--- START ---

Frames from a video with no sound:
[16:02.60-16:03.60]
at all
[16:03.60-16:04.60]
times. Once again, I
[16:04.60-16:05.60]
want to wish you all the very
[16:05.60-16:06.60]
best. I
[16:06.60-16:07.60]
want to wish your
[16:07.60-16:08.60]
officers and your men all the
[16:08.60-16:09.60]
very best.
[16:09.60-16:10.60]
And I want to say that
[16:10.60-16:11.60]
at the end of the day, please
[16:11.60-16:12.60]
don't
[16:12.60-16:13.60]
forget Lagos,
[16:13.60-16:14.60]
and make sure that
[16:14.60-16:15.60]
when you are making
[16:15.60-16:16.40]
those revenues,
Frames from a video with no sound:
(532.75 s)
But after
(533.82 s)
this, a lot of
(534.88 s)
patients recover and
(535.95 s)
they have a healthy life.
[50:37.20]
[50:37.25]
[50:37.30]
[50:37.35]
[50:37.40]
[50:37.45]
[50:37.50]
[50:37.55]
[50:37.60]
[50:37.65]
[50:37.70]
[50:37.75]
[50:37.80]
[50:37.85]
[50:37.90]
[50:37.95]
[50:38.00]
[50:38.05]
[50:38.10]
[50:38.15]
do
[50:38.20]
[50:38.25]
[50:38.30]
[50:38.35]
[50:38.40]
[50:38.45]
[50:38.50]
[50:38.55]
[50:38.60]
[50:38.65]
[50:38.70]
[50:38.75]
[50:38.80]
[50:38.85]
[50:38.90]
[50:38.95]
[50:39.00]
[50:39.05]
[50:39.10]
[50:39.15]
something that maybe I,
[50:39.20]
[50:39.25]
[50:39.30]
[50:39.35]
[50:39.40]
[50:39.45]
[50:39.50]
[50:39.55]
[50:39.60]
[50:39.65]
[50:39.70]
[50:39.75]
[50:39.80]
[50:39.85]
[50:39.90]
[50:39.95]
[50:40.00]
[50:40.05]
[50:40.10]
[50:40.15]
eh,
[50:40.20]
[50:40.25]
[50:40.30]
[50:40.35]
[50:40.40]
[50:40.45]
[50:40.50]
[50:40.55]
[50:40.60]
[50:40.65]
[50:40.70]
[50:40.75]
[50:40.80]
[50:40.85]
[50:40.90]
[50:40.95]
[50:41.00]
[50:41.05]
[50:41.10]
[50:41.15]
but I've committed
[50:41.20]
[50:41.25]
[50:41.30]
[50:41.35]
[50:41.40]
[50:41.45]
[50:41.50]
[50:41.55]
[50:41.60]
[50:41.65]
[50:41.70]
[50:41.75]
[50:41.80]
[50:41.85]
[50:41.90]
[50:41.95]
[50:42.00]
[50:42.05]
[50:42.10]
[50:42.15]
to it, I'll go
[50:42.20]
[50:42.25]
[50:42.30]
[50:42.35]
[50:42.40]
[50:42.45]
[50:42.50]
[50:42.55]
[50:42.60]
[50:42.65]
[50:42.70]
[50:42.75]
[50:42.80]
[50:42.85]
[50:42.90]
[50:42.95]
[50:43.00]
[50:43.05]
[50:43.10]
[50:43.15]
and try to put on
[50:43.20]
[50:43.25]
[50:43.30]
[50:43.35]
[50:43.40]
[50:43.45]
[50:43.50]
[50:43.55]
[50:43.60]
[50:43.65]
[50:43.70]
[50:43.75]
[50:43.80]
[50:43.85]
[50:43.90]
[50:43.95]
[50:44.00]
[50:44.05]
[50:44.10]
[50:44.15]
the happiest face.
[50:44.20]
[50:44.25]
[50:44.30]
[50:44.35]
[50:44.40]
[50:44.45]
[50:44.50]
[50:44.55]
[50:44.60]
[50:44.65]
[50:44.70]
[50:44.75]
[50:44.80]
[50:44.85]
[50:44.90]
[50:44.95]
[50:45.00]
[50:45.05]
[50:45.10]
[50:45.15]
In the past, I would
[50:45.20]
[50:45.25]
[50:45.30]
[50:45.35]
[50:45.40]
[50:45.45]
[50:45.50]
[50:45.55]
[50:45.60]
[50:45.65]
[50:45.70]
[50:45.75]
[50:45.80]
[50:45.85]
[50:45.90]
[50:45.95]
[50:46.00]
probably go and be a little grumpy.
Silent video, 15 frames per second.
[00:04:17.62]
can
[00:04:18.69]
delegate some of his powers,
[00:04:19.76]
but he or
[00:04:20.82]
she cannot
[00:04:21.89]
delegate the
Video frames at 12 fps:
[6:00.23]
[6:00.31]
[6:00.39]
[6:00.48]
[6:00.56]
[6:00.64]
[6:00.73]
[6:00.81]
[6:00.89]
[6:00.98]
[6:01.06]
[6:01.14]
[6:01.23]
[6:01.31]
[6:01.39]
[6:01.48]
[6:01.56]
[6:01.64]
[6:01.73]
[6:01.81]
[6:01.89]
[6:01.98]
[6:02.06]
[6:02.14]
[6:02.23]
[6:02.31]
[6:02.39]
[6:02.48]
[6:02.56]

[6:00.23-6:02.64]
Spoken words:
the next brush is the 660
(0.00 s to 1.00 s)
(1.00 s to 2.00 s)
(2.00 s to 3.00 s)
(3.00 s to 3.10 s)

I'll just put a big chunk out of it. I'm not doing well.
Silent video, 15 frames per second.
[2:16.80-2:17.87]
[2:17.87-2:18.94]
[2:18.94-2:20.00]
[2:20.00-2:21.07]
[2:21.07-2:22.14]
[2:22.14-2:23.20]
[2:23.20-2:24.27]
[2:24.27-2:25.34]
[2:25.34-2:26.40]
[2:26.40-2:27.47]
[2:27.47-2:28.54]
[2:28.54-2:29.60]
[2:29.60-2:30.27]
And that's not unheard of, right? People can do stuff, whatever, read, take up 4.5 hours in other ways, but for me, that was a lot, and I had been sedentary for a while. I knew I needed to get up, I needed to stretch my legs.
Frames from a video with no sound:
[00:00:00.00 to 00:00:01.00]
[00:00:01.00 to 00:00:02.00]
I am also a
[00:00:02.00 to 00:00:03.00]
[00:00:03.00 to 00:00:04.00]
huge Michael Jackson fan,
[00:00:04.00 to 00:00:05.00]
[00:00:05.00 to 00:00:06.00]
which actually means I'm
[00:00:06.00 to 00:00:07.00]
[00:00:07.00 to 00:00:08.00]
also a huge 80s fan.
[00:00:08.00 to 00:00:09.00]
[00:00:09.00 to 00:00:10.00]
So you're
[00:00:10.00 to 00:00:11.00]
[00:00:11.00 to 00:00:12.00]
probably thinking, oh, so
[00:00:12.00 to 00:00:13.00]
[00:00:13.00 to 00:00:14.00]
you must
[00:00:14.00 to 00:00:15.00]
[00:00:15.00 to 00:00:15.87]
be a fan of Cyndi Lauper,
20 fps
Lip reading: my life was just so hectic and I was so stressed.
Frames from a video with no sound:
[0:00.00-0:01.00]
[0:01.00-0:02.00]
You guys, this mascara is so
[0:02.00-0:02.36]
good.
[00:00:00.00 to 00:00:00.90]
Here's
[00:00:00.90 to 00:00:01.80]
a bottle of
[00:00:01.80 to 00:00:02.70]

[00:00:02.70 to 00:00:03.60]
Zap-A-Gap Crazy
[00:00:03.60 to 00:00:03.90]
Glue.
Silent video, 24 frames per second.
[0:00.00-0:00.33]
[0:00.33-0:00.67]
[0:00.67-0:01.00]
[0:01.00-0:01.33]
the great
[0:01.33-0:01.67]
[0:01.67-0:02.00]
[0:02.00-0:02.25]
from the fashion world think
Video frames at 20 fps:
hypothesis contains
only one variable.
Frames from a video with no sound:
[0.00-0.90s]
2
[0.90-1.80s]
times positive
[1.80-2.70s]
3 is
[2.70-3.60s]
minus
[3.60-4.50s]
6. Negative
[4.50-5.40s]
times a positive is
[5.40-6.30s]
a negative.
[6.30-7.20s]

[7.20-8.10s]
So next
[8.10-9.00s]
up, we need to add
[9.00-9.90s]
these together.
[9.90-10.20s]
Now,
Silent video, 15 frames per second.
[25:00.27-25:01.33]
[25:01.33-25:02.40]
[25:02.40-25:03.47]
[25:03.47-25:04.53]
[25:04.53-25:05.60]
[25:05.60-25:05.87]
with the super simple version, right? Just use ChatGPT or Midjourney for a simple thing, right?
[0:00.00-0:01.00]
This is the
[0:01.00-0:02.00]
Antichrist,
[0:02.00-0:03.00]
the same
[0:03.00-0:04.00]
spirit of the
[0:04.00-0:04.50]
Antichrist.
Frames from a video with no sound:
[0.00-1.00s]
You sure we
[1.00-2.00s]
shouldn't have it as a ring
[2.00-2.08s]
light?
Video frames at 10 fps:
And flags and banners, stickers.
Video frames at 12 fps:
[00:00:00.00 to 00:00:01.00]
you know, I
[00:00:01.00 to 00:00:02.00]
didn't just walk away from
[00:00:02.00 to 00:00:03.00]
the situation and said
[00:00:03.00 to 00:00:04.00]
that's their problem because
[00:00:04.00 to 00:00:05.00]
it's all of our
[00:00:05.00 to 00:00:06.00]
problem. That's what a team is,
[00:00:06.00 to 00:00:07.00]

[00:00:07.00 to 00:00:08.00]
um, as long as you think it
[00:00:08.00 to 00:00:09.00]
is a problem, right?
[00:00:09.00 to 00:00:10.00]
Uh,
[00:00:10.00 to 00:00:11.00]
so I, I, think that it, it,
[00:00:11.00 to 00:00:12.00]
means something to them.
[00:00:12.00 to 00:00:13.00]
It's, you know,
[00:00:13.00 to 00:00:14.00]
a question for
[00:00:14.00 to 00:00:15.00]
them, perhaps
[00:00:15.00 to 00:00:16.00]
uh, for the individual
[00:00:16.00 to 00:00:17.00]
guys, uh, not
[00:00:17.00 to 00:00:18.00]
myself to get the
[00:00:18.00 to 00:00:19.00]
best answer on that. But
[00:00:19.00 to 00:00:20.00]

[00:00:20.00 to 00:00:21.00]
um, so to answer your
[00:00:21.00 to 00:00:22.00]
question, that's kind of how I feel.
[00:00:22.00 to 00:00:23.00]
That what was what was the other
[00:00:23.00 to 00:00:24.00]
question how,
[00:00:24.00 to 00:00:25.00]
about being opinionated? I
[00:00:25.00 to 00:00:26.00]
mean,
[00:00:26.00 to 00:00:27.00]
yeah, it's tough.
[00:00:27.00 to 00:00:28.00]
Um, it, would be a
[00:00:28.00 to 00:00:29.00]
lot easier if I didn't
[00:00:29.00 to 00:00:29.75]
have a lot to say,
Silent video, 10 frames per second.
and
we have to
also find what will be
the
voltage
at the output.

--- END ---

- [YOUR INSTRUCTIONS]: The required output is the stretch of entries above from the line containing "[2:18.94-2:20.00]" through the line containing "Lip reading: my", reproduced exactly.

- [RESPONSE AREA]:
[2:18.94-2:20.00]
[2:20.00-2:21.07]
[2:21.07-2:22.14]
[2:22.14-2:23.20]
[2:23.20-2:24.27]
[2:24.27-2:25.34]
[2:25.34-2:26.40]
[2:26.40-2:27.47]
[2:27.47-2:28.54]
[2:28.54-2:29.60]
[2:29.60-2:30.27]
And that's not unheard of, right? People can do stuff, whatever, read, take up 4.5 hours in other ways, but for me, that was a lot, and I had been sedentary for a while. I knew I needed to get up, I needed to stretch my legs.
Frames from a video with no sound:
[00:00:00.00 to 00:00:01.00]
[00:00:01.00 to 00:00:02.00]
I am also a
[00:00:02.00 to 00:00:03.00]
[00:00:03.00 to 00:00:04.00]
huge Michael Jackson fan,
[00:00:04.00 to 00:00:05.00]
[00:00:05.00 to 00:00:06.00]
which actually means I'm
[00:00:06.00 to 00:00:07.00]
[00:00:07.00 to 00:00:08.00]
also a huge 80s fan.
[00:00:08.00 to 00:00:09.00]
[00:00:09.00 to 00:00:10.00]
So you're
[00:00:10.00 to 00:00:11.00]
[00:00:11.00 to 00:00:12.00]
probably thinking, oh, so
[00:00:12.00 to 00:00:13.00]
[00:00:13.00 to 00:00:14.00]
you must
[00:00:14.00 to 00:00:15.00]
[00:00:15.00 to 00:00:15.87]
be a fan of Cyndi Lauper,
20 fps
Lip reading: my life was just so hectic and I was so stressed.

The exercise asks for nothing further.